**** Exercise material ****
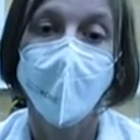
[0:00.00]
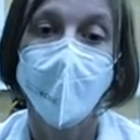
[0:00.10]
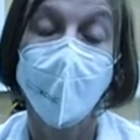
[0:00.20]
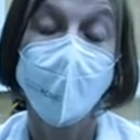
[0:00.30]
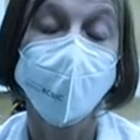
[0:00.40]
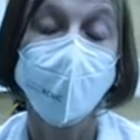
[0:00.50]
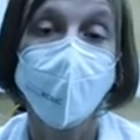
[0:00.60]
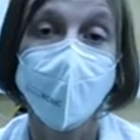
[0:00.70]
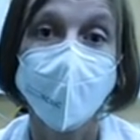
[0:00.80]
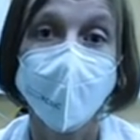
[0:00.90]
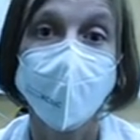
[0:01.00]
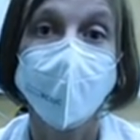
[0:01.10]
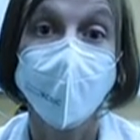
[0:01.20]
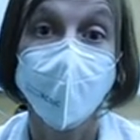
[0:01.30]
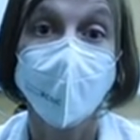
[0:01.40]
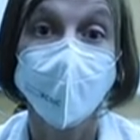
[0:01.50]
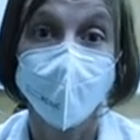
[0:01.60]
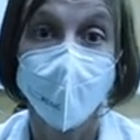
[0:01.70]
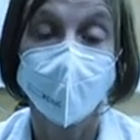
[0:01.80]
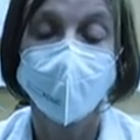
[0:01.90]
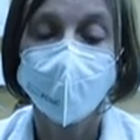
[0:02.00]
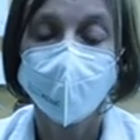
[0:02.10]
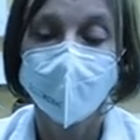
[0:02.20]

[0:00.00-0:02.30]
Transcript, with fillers: la oposición de científico titular.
****
(Activity)
Could you set down the records above word for word, without any of the pictures?

(Task response)
[0:00.00]
[0:00.10]
[0:00.20]
[0:00.30]
[0:00.40]
[0:00.50]
[0:00.60]
[0:00.70]
[0:00.80]
[0:00.90]
[0:01.00]
[0:01.10]
[0:01.20]
[0:01.30]
[0:01.40]
[0:01.50]
[0:01.60]
[0:01.70]
[0:01.80]
[0:01.90]
[0:02.00]
[0:02.10]
[0:02.20]

[0:00.00-0:02.30]
Transcript, with fillers: la oposición de científico titular.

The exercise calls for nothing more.